Currently housed in four separate buildings at the northern edge of the campus, the AAP forms the ‘back-side’ of the Arts Quad―detached from its atmosphere yet disengaged from the Falls Creek Gorge to the north. Despite the proliferation of architectural styles, the four buildings share a single typology―the linear, corridor building―segregating the AAP’s activities behind a labyrinth of security codes and dead ends. Milstein Hall offers an opportunity to simultaneously rethink the neglected north side of the Arts Quad and provide a space where the AAP’s interdisciplinary potential can finally be exploited.

Milstein Hall
Milstein connects the second levels of Sibley and Rand with a large horizontal plate. Typically, the box―modern architecture’s typology par excellence―stands in isolation. Here, it acts as a connector, linking Rand and Sibley and extending over University Avenue to establish an urban relationship to the Foundry. Released from its iconic solitude, it creates one system of buildings that are so coordinated and share so many resonances that they form a single complex.

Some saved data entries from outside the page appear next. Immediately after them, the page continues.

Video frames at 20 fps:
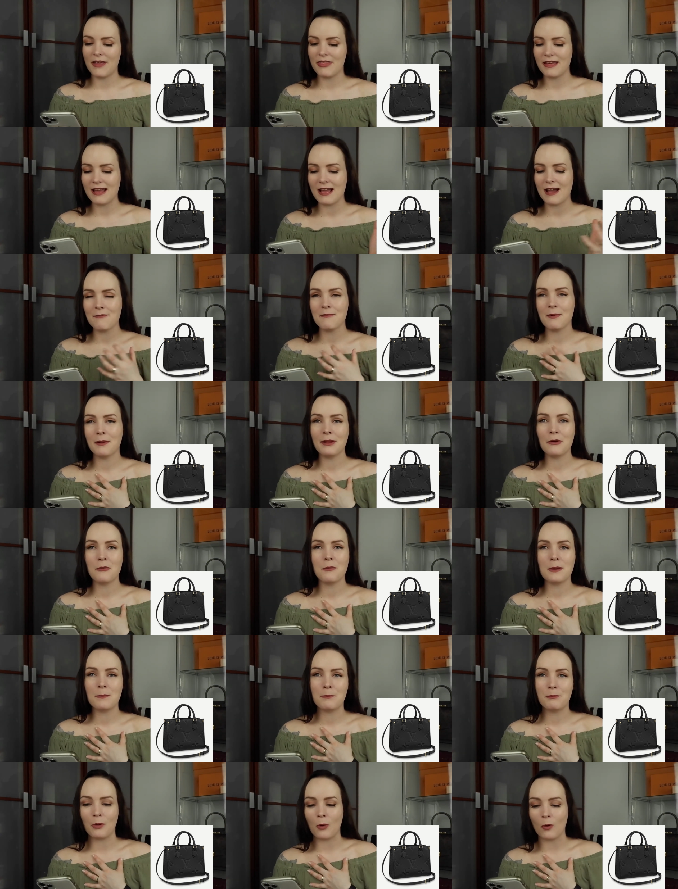think I'm a little
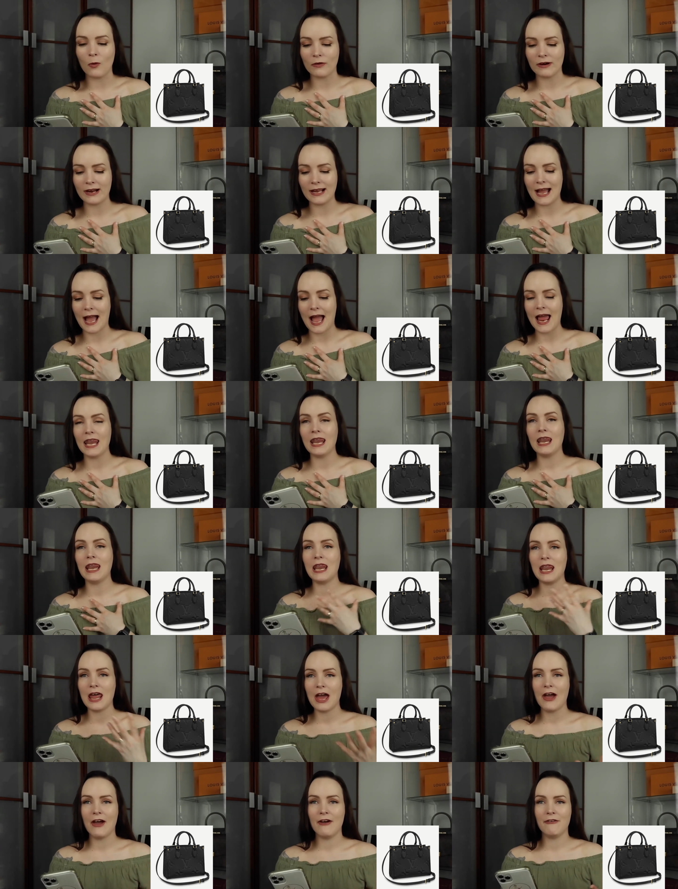bit boring. I
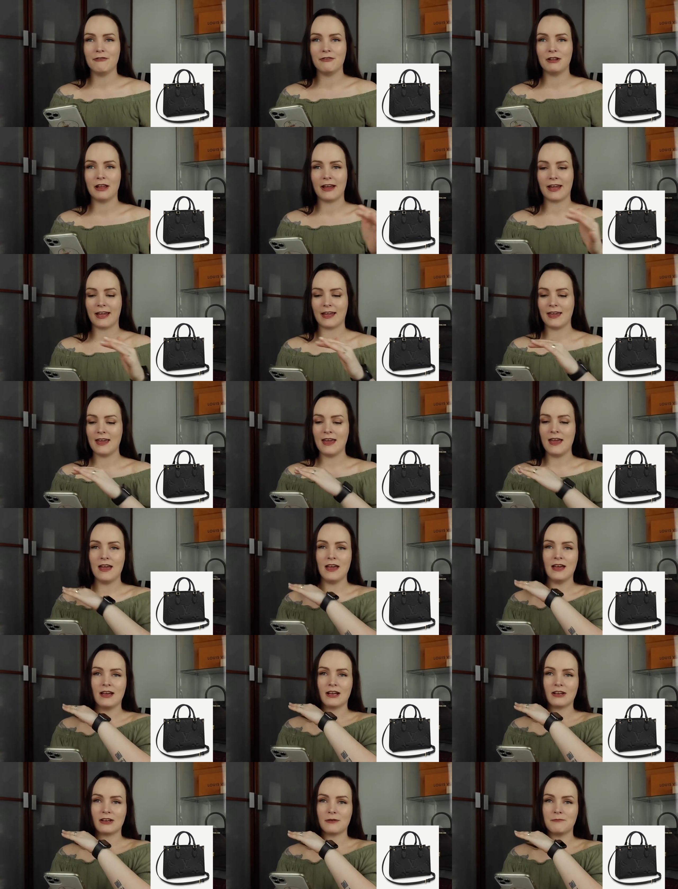love like
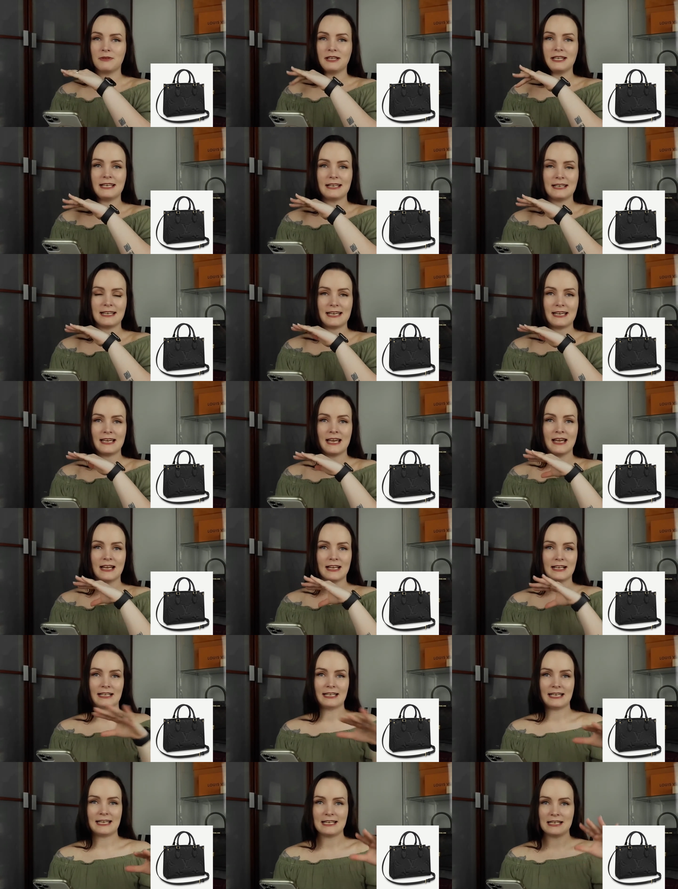completely
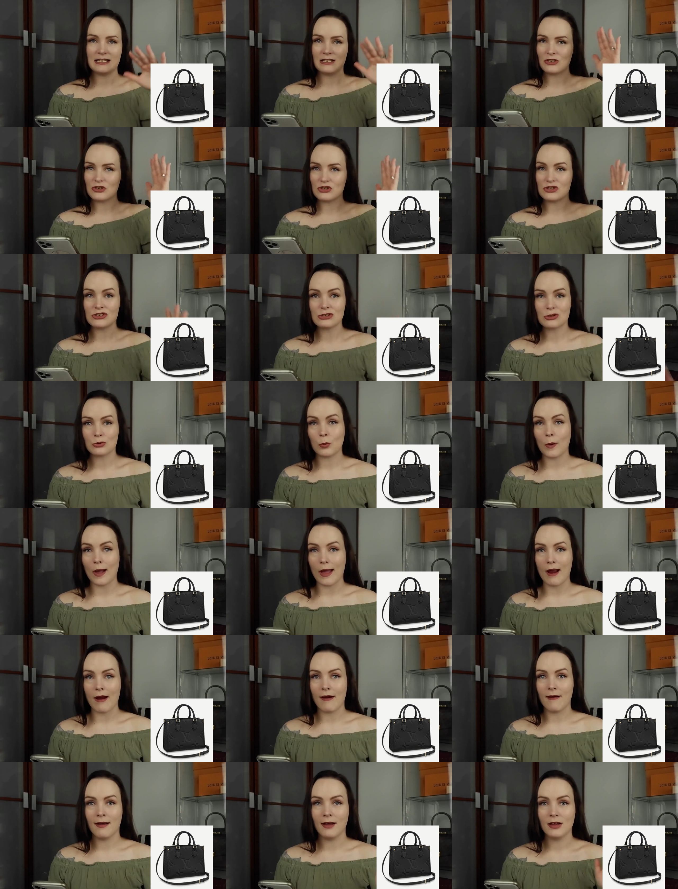clean
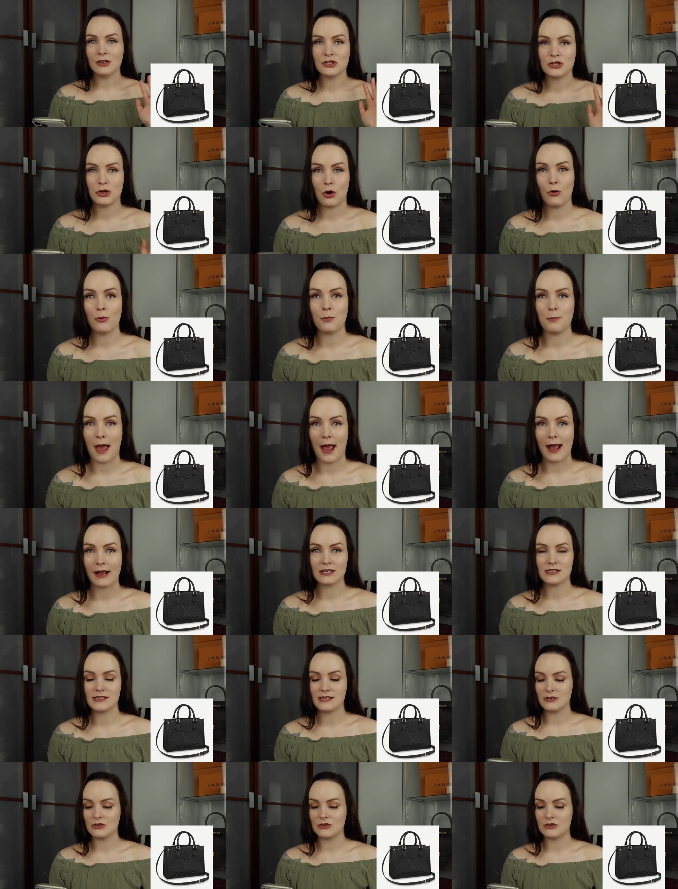square tote bags.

Within the box, the building provides a typology entirely absent from the campus: a vast horizontal expanse that allows for multiple, simultaneous occupations―studios, crit spaces and library―and flexibility over time. Within the horizontal plate, subtle manipulations of the section―a sunken area for the library, raised areas for some crit spaces―define zones that suggest and trigger particular uses.
Lifted, the building leaves the figure-ground of the AAP campus intact. Rather than occupying the north side of campus, further obstructing the relationship to the gorge, the building and a new plaza north of the Sibley dome facilitate, for the first time, an open public center for the AAP.
Beneath the lifted box, a half-submerged “lower plate” contains a cluster of public programs―auditorium, exhibition and crit spaces―that serve the entire AAP. The box above is intersected by the bulging roof of the lower plate, a contamination that simultaneously provides access into the box, the required slope of the auditorium, and an open, double-height jury space and foyer within the lower plate.
Sheltered from light beneath the upper plate, the auditorium is defined by three glass walls, exposing public monuments of the AAP’s life to the entire college. Within the lower plate, the auditorium is surrounded by a continuous ring of exhibition space and linked to the basement level of Sibley. To the west, a new plaza extends from the central, domed portion of Sibley Hall, reinforcing its importance and creating, for the first time, a coherent entry sequence from the North into both the first floor and basement of Sibley.

Within the larger campus, Milstein acts as a hinge between North and South, simultaneously acting as a terminus for the east side of the Arts quad and marking the beginning of a theoretical zone of public space from Rand Hall to Central Avenue. Future additions to the City and Regional Planning Department (to provide group work and seminar facilities) and the Art Department (providing large scale space for media, conceptual and performing arts) could extend their activities into this zone. Together with the lower plate of Milstein these additions form a series of three-dimensional events that complete the northern edge of the campus.